:: WHAT THE TASK REQUIRES ::
Pictures aside, repeat all the entries below exactly as they appear.

• • • • •

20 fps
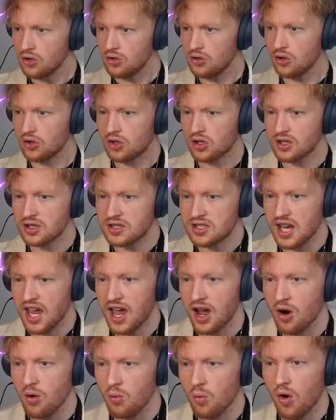You can
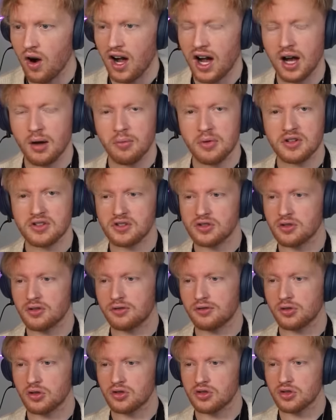tell what happens in the
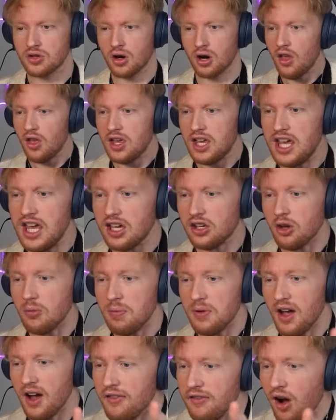future. He could
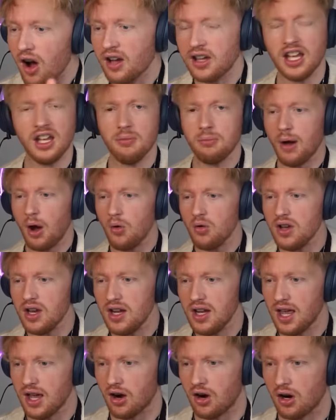be a f***ing
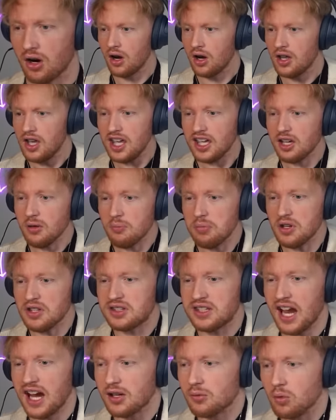billionaire. He can
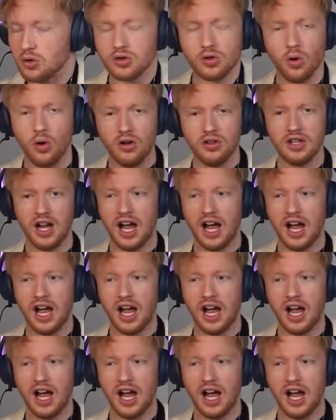predict what's going to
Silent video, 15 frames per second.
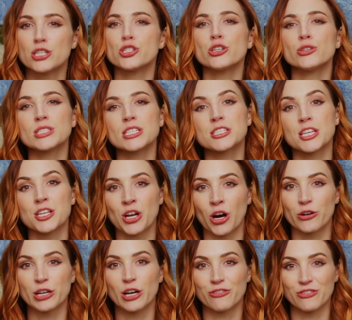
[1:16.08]
Choose a
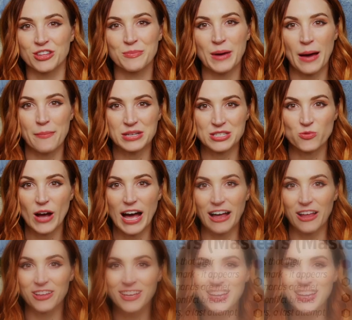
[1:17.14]
scenario for the map as well.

• • • • •

:: SOLUTION TO THE EXERCISE ::
20 fps
You can
tell what happens in the
future. He could
be a f***ing
billionaire. He can
predict what's going to
Silent video, 15 frames per second.
[1:16.08]
Choose a
[1:17.14]
scenario for the map as well.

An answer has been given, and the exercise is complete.